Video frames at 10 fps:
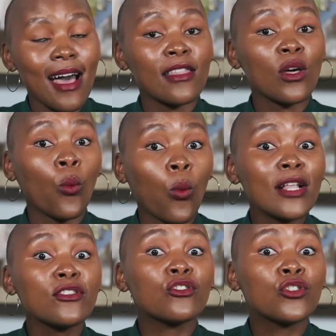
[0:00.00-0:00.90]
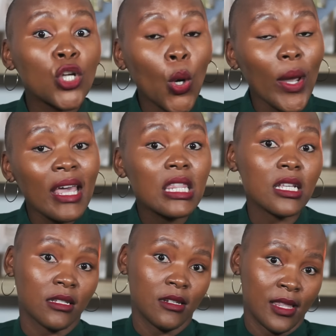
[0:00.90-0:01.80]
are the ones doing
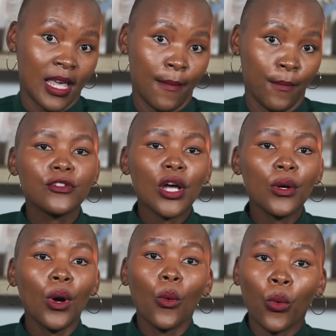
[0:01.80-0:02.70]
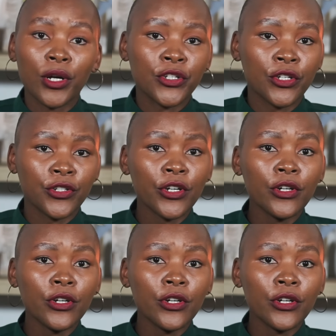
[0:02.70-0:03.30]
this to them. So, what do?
==
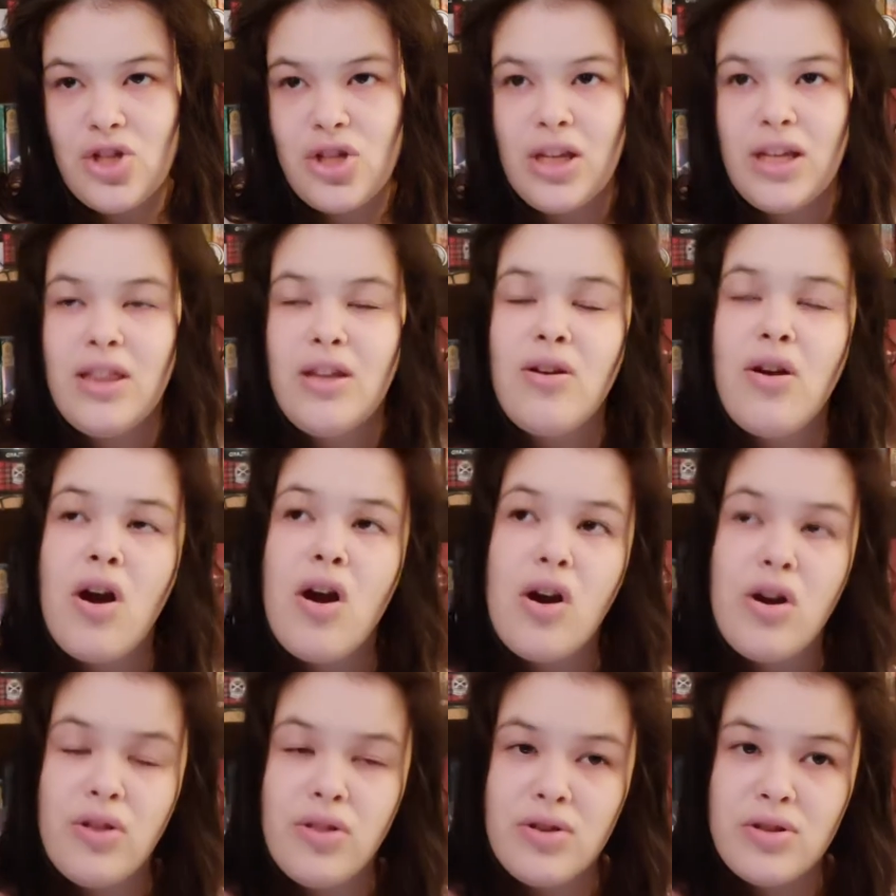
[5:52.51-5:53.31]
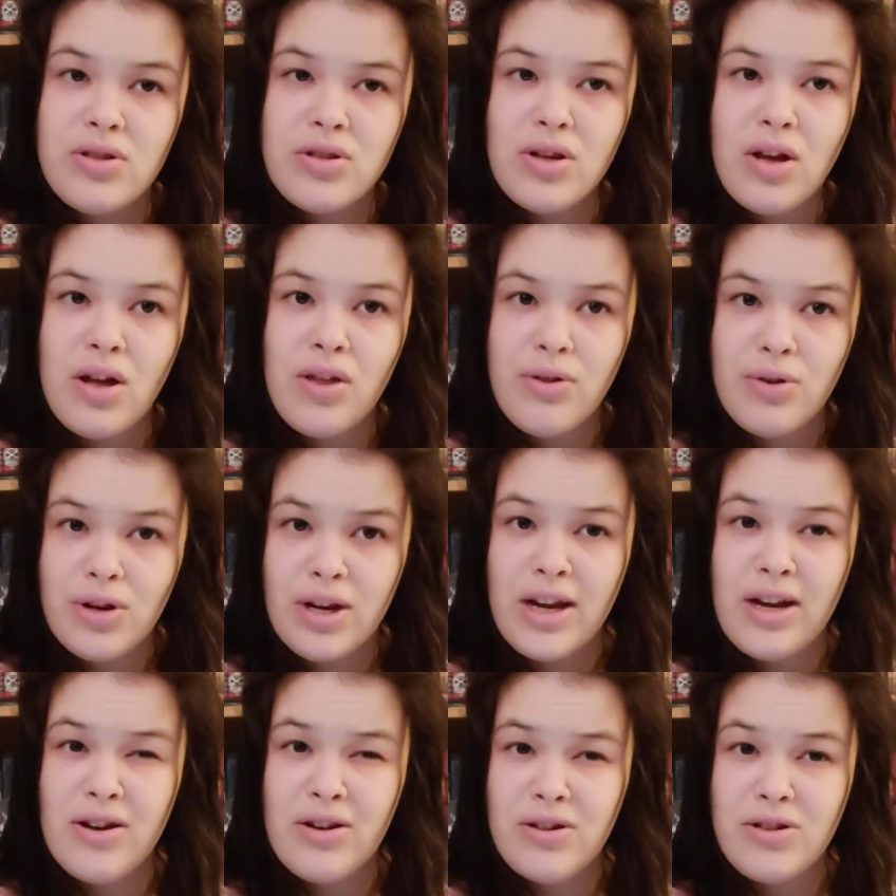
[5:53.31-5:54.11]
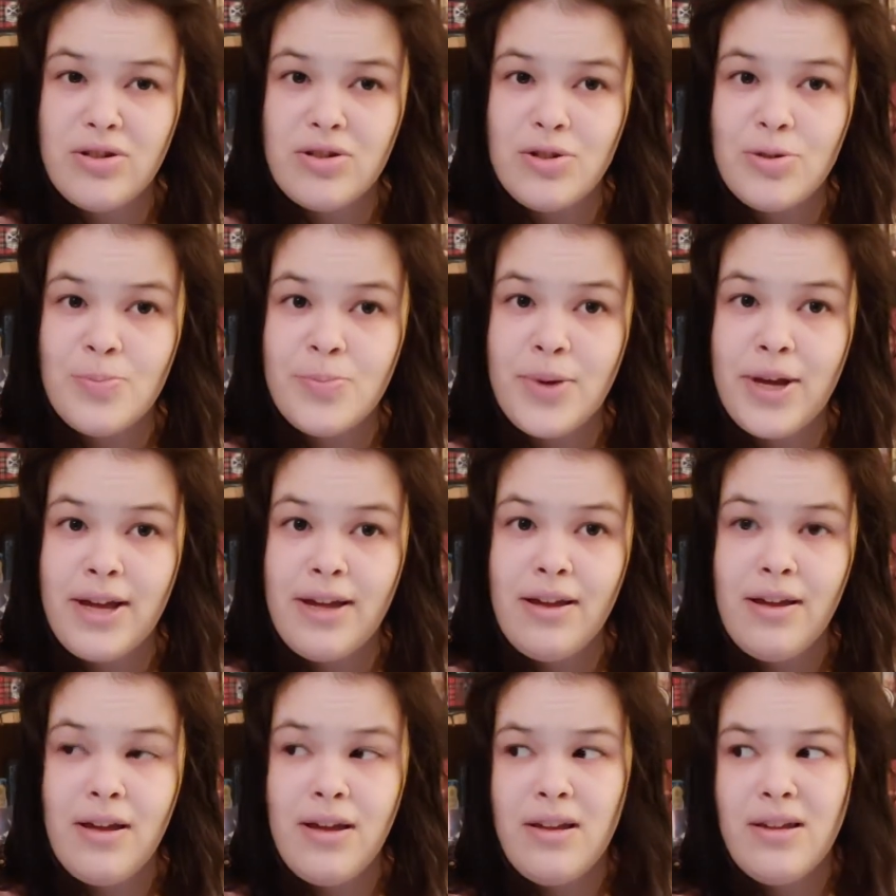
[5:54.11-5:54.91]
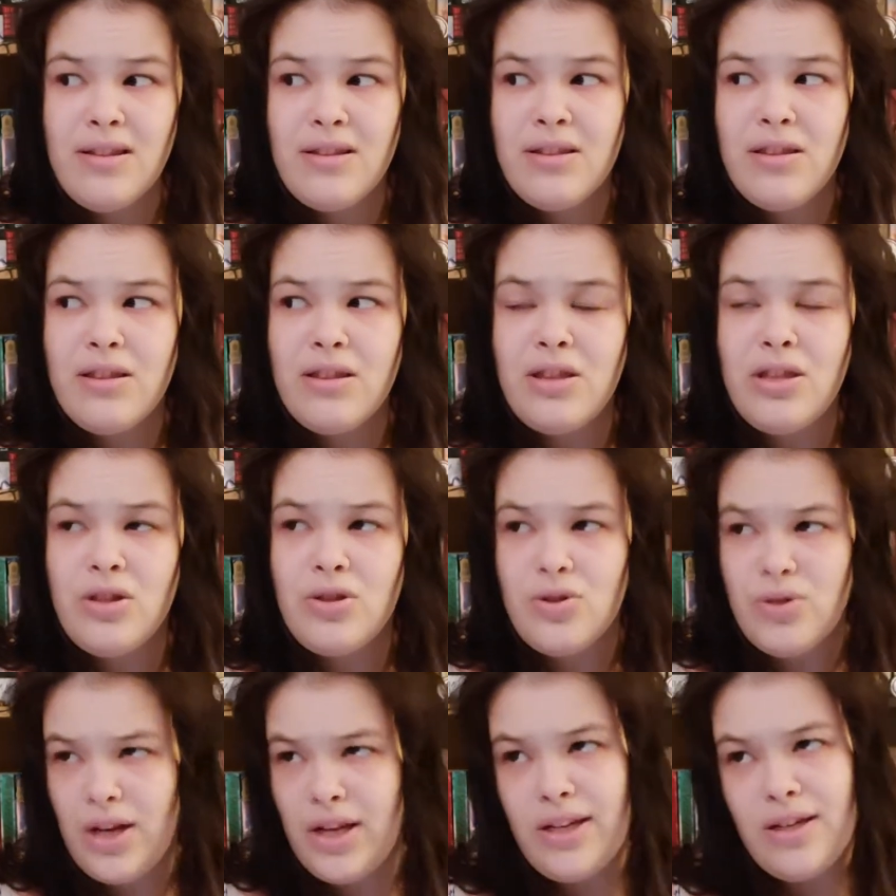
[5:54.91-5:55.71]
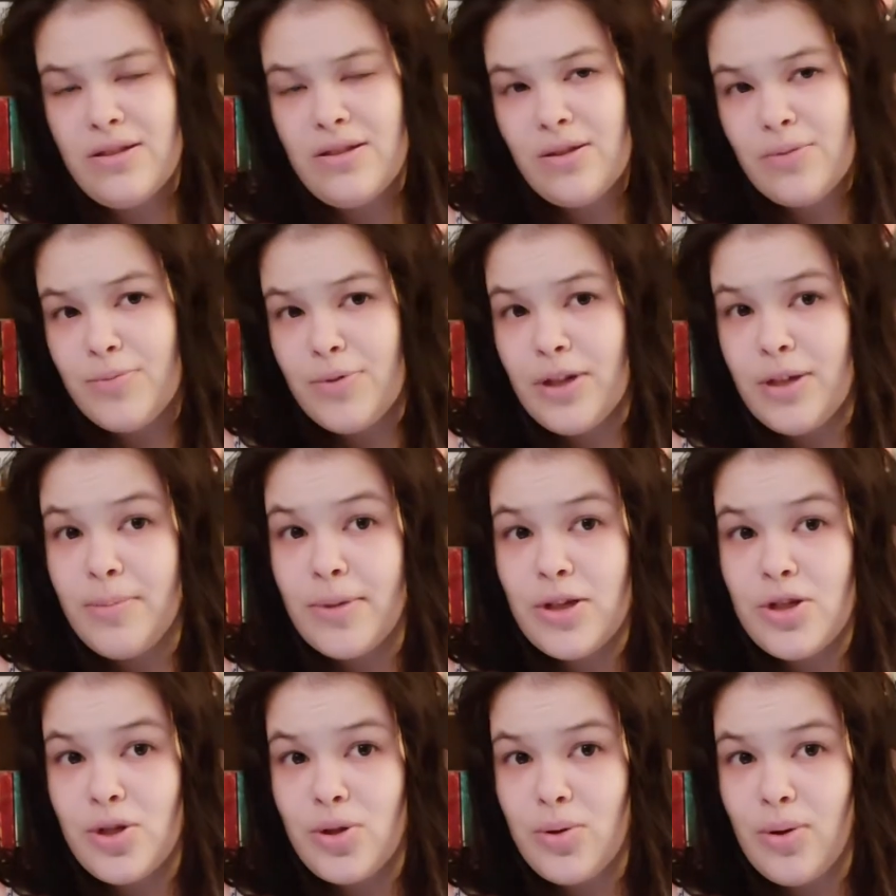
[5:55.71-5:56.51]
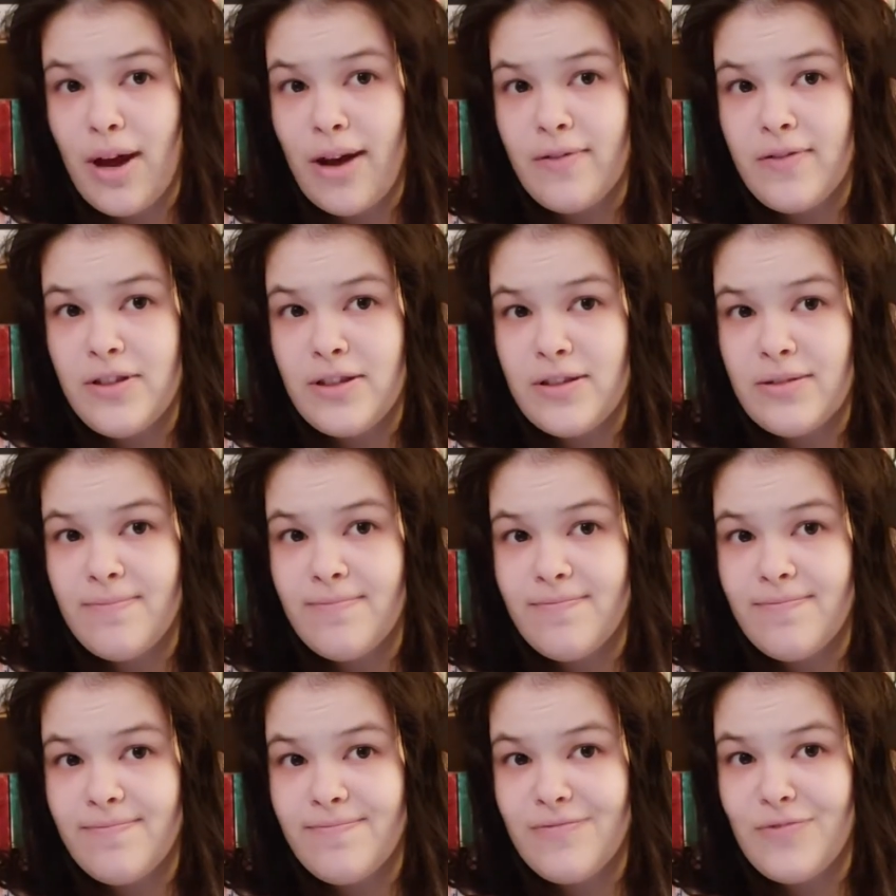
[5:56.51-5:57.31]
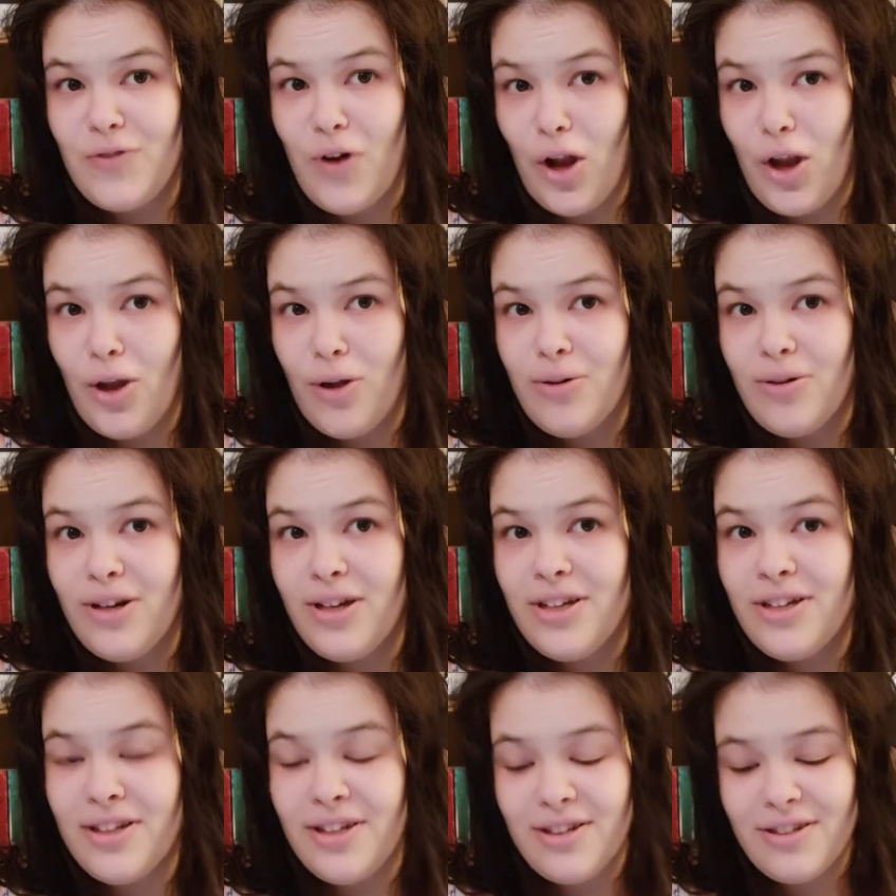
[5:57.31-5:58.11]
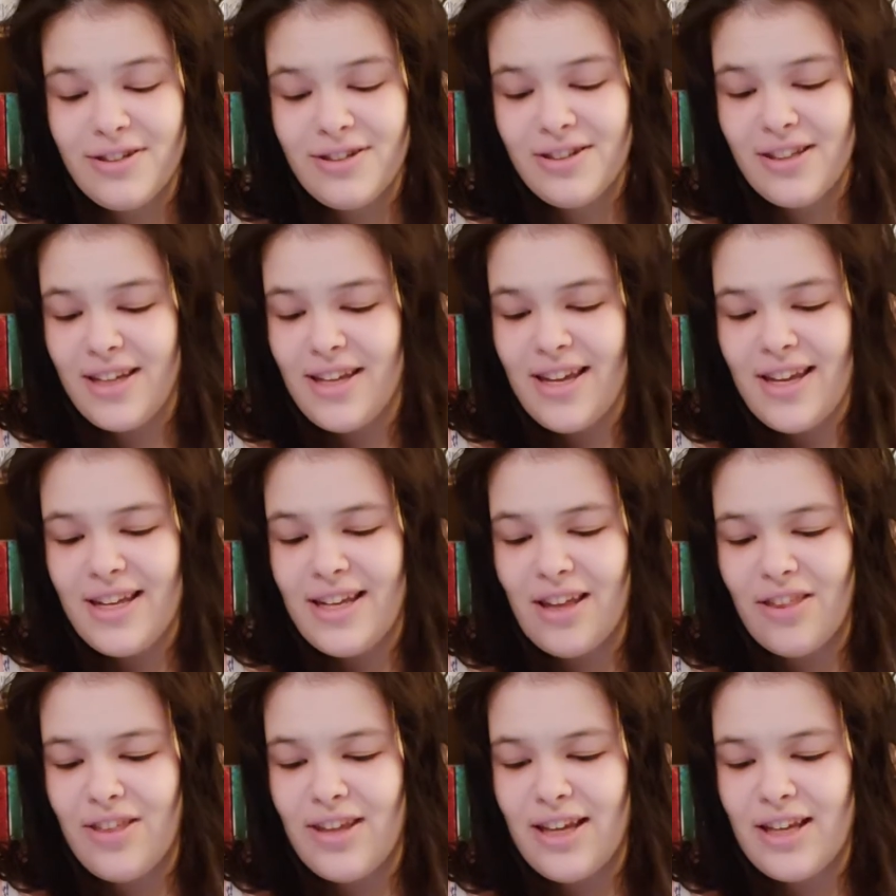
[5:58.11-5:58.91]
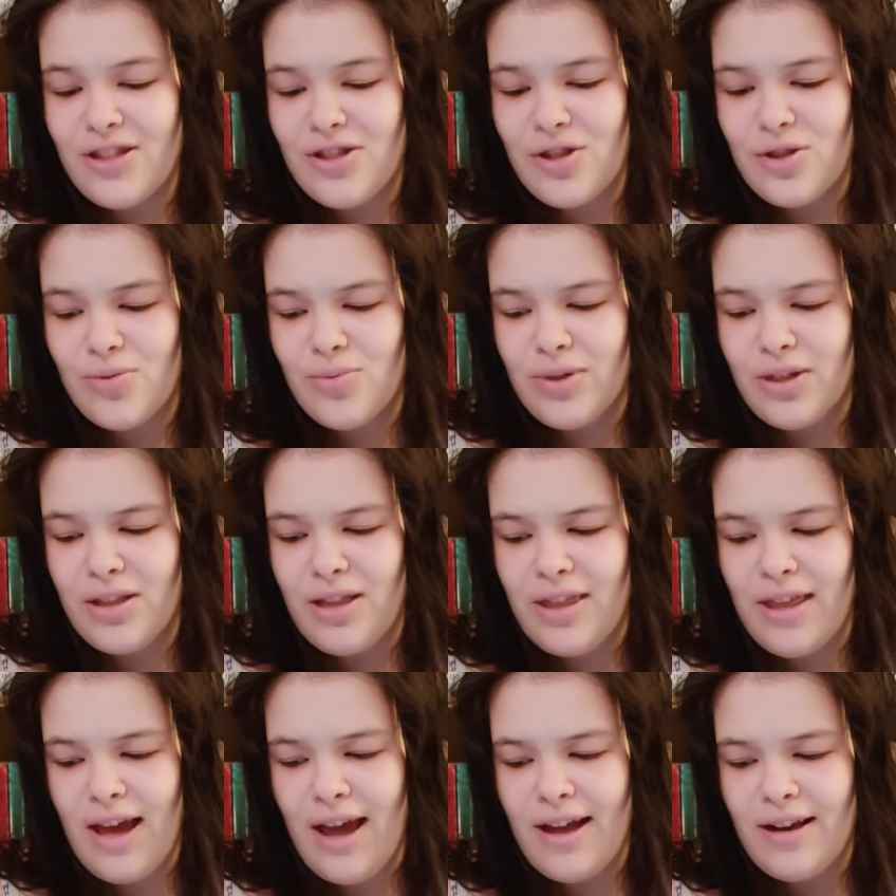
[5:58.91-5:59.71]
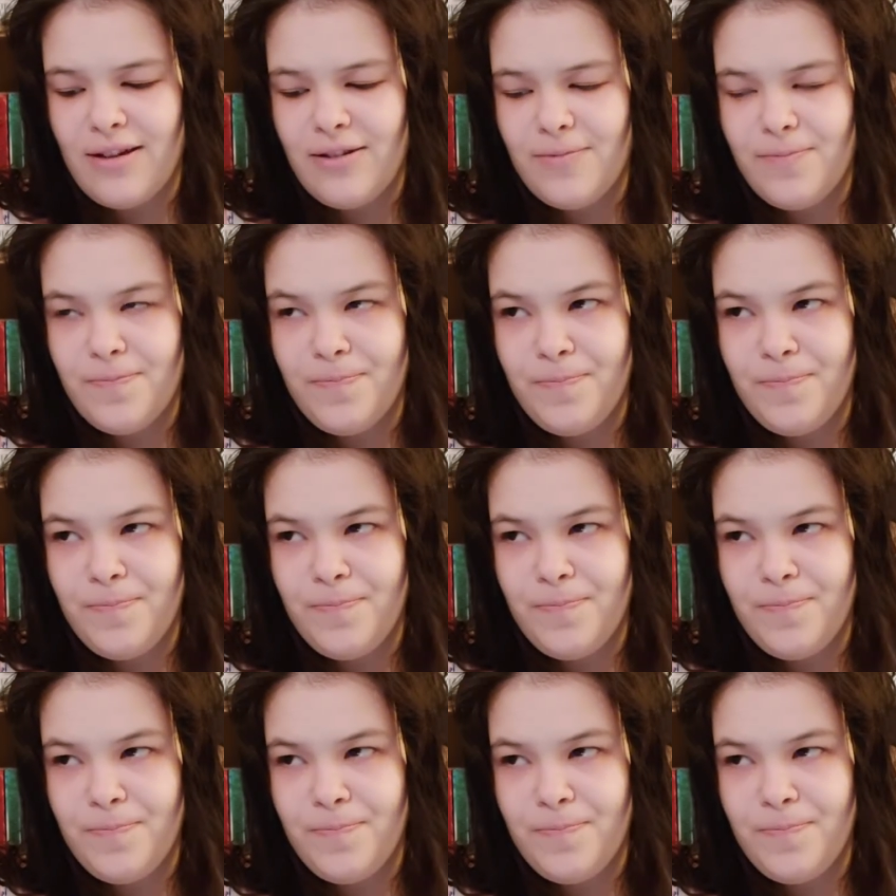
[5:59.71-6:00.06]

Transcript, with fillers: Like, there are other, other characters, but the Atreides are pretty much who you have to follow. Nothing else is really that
---
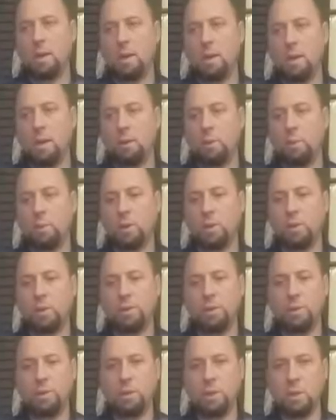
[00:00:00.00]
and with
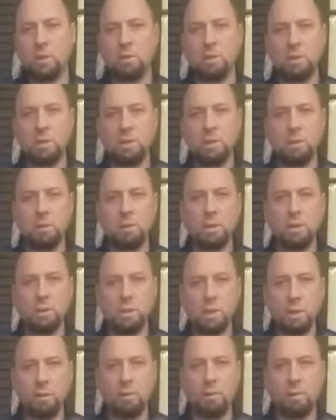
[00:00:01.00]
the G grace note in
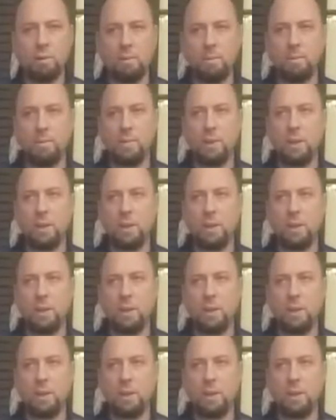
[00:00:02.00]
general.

* **Task item**:
Would you print exactly the lines in the listing above, from the line bearing "[5:54.91-5:55.71]" through the line bearing "Transcript, with fillers: Like, there", leaving out all pictures?

* **Problem solution**:
[5:54.91-5:55.71]
[5:55.71-5:56.51]
[5:56.51-5:57.31]
[5:57.31-5:58.11]
[5:58.11-5:58.91]
[5:58.91-5:59.71]
[5:59.71-6:00.06]

Transcript, with fillers: Like, there are other, other characters, but the Atreides are pretty much who you have to follow. Nothing else is really that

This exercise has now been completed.